Indeed, incorporating Traditional Knowledge into CIPO’s practice has been made an important mandate. Although the statement of policy from the US Copyright Office did not make reference to Traditional Knowledge, the end result of their position is that yoga teachers may engage in teaching variations of the Bikram sequence while yogis benefit from competition and affordable prices. Having said this, the multi-million dollar Bikram Empire is one that is well known, as are his franchising, licensing and certification practices. As a result, despite their questionable legal tactics, Bikram yoga will undoubtedly retain its mass following.
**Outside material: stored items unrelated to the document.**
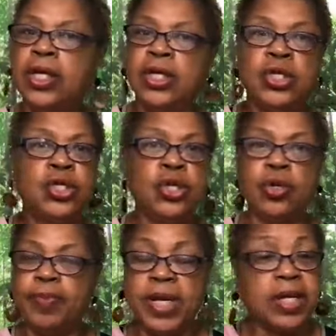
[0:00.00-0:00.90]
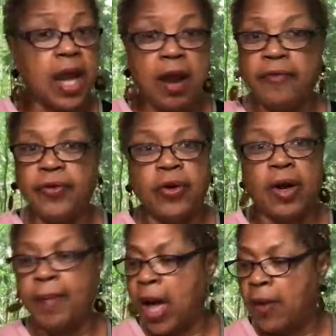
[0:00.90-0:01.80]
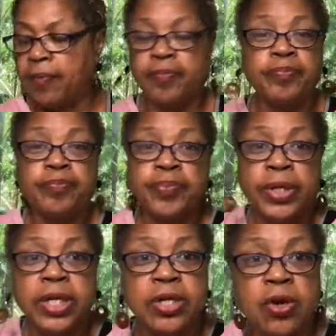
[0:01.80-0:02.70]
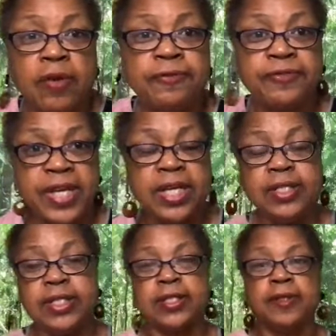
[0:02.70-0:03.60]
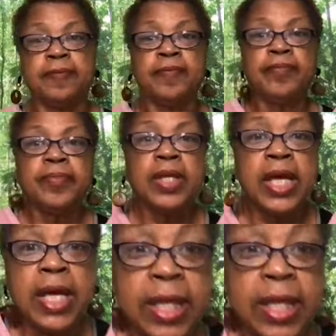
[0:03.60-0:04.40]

you be careful about putting your feet in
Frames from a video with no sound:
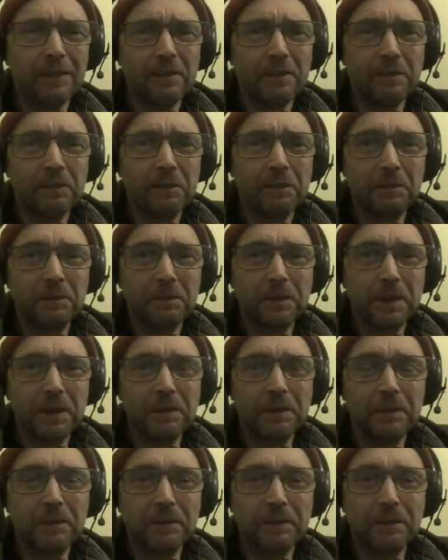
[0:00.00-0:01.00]
You're making me
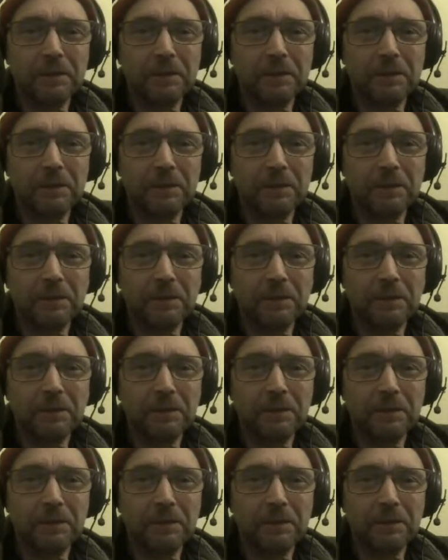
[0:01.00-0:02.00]
look bad now.
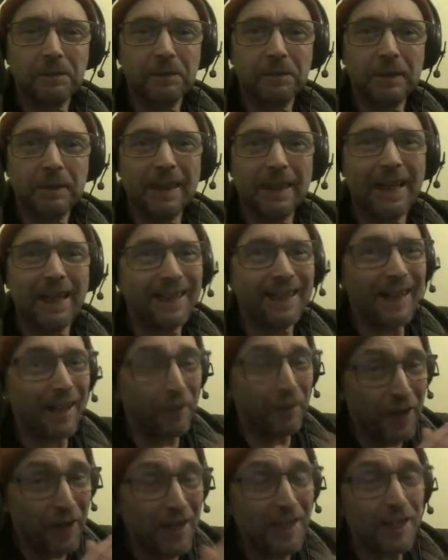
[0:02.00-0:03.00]

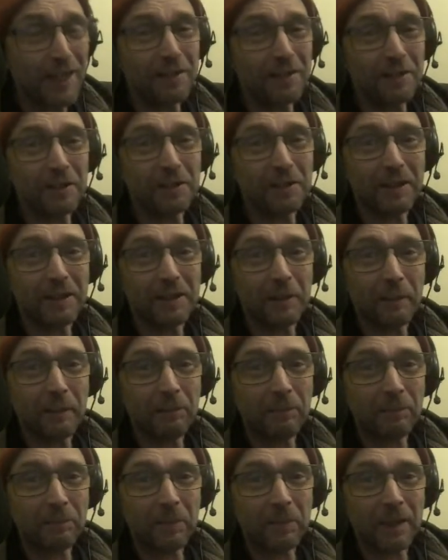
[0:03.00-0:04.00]
Being all professional.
Courtney Doagoo is a doctoral student at the University of Ottawa, Faculty of Law.
2 Responses
Hi Courtney,
Thanks for a nice piece on an unusual copyright topic! I’m curious about what you say about copyrighting *series* of yoga poses as a choreography under 17 USC § 102(a)(4). Was this route to copyrightability explored at all in the above case? Or does the procedures/systems clause in 102(b) also inhibit that line of reasoning? (And if so, what’s the difference between a choreography and procedures for a series of movements?)
To be clear, I’m not saying that I think yoga poses should be copyrightable, but I do think that, given the sequence of movements the poses invite, there is something of an argument for the process being understood as choreography. Any thoughts to share on the matter?